AnatCL

AnatCL is a family of anatomical foundation models for structural brain MRI, developed by EIDOSLAB at the University of Turin together with CEA NeuroSpin (Paris-Saclay) and first released as a preprint in August 2024. The work addresses a recurring problem in neuroimaging: deep models trained on small, single-site clinical cohorts tend to overfit and generalize poorly across scanners, sites, and conditions. AnatCL instead learns general-purpose representations of brain anatomy on a large pool of healthy-control scans, producing an encoder that can be reused across many downstream diagnostic and predictive tasks.

The central idea is to inject explicit anatomical knowledge into a contrastive pretraining objective. Rather than treating subjects as interchangeable or relying only on chronological age, AnatCL defines how "similar" two brains are using region-wise anatomical measurements—cortical thickness, gray matter volume, and surface area—and aligns the learned representation space accordingly. This anatomically informed weak supervision yields embeddings that capture clinically meaningful structure beyond what a purely self-supervised or age-only objective recovers.

AnatCL fits into the line of weakly supervised contrastive methods for neuroimaging (notably y-Aware and prior EIDOSLAB brain-age work) and extends them with a richer, anatomy-derived notion of positive pairs.

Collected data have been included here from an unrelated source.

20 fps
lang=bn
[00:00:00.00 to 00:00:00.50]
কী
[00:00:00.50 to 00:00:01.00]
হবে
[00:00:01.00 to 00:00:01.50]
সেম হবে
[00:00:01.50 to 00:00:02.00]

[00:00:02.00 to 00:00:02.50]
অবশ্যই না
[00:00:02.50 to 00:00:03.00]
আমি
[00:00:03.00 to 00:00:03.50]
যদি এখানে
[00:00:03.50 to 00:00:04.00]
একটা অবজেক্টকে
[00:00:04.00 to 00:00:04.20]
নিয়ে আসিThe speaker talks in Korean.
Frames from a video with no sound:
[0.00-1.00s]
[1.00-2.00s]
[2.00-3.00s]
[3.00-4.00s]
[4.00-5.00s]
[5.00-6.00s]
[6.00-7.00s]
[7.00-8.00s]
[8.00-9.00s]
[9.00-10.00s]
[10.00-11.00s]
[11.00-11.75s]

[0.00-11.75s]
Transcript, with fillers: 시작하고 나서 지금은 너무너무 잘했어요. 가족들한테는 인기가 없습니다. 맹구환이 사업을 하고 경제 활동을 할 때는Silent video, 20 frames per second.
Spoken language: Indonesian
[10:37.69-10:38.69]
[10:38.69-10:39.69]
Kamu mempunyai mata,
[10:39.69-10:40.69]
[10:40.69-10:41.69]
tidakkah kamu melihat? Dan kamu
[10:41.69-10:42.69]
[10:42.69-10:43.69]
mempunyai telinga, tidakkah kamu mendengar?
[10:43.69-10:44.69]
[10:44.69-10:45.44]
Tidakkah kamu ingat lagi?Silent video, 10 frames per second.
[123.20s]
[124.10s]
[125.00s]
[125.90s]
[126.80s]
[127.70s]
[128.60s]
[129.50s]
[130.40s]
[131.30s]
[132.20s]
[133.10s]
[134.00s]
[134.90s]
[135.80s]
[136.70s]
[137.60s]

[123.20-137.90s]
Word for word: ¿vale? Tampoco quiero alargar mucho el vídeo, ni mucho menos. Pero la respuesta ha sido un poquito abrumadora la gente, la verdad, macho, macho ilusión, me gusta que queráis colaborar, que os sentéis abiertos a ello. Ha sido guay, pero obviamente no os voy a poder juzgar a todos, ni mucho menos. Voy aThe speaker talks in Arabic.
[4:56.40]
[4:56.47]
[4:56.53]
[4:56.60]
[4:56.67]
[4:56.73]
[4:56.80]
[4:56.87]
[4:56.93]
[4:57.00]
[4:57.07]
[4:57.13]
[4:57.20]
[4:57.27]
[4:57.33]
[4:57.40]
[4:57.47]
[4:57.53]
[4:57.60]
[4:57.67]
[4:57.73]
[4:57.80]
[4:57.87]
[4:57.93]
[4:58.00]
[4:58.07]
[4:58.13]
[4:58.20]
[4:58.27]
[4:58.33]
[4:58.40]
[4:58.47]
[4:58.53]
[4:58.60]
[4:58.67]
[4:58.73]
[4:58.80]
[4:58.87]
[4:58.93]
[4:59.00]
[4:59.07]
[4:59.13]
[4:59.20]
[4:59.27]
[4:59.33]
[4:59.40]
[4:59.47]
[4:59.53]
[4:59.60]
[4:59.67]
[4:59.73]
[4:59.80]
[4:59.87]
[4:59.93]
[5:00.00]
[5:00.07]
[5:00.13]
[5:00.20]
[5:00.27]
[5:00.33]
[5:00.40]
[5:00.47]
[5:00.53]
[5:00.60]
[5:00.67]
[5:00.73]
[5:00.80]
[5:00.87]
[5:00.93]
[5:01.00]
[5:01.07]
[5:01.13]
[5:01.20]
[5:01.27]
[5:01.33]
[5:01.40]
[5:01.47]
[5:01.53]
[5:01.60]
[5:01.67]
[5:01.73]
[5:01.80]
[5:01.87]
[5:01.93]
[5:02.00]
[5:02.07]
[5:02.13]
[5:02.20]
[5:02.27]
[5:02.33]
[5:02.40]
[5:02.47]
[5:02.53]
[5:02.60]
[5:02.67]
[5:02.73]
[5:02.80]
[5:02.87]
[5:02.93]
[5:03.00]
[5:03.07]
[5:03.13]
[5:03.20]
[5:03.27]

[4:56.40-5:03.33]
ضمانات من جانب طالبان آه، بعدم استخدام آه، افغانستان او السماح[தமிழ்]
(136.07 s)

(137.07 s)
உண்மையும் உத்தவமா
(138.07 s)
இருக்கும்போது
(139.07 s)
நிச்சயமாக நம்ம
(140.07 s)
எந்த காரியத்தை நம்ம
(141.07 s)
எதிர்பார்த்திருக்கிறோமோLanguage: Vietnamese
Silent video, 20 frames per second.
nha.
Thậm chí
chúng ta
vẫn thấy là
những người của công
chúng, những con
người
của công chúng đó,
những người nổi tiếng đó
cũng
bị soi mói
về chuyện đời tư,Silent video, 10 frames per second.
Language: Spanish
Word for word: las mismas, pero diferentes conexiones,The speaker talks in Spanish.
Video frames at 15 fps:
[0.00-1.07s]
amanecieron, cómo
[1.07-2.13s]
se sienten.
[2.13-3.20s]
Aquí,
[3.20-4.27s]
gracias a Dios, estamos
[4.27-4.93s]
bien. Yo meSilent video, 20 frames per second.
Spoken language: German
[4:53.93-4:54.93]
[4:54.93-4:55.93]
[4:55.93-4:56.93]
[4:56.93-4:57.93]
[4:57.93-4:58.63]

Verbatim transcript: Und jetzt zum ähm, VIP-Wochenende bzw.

Pretrained weights are openly released under the MIT license, making it a practical backbone for brain MRI research groups without large labeled datasets.

#Key Features

• Anatomically informed contrastive objective: Extends the y-Aware kernel framework by defining a continuous "degree of positiveness" between scans from region-wise cortical measurements rather than discrete labels or age alone.
• Multiple anatomical targets: Pretraining uses cortical thickness (CT), gray matter volume (GMV), and surface area (SA), letting the encoder capture complementary aspects of brain morphology.
• Broad downstream validation: Evaluated on 12 diagnostic tasks (including Alzheimer's disease, autism spectrum disorder, and schizophrenia) and the prediction of 10 clinical assessment scores.
• Transferable, robust representations: Pretraining on healthy controls produces features that generalize across sites and scanners, improving robustness compared to task-specific training from scratch.
• Open weights: Pretrained models are released under an MIT license and installable directly from the project repository.

#Technical Details

AnatCL uses a 3D ResNet-18 convolutional backbone applied to volumetric T1-weighted MRI; the authors found that larger backbones such as 3D ResNet-50 offered no consistent advantage and retained the smaller, more deployable model. Inputs are voxel-based morphometry volumes of size 121×128×121 preprocessed with the CAT12 toolbox. Pretraining is performed on OpenBHB, an aggregation of roughly 4,000 healthy-control T1 MRIs drawn from public cohorts including ABIDE I/II, CoRR, GSP, and IXI. The contrastive loss replaces hard positive/negative labels with kernel-weighted anatomical similarity, pulling representations together in proportion to how alike two brains are across the chosen anatomical features. The authors release both global and local (region-wise) variants of the encoder, reporting state-of-the-art or competitive performance across the diagnostic and clinical-score benchmarks. The peer-reviewed version appeared in Pattern Recognition Letters (2026).

#Applications

AnatCL serves as a pretrained backbone for structural brain MRI analysis, particularly useful for groups with limited labeled clinical data. Typical uses include fine-tuning or linear probing for neurodegenerative and neuropsychiatric disease classification (Alzheimer's, autism, schizophrenia), regression of clinical assessment scores, and brain-age estimation as a biomarker of atypical aging. Because the encoder is trained to respect anatomical similarity, its embeddings are also suitable for exploratory analyses such as cohort stratification and as feature extractors in larger neuroimaging pipelines.

#Impact

AnatCL demonstrates that encoding explicit anatomical priors into contrastive pretraining produces more robust and generalizable neuroimaging representations than age-only or purely self-supervised baselines, advancing the case for foundation models in structural MRI. By releasing open MIT-licensed weights and an installable package, it lowers the barrier for clinical neuroimaging labs to adopt transfer learning rather than training from scratch on small cohorts. Its progression from preprint to publication in Pattern Recognition Letters reflects validation by the pattern-recognition community. Limitations include reliance on CAT12-based VBM preprocessing and pretraining restricted to healthy controls, which may bound how much pathology-specific structure the frozen encoder captures.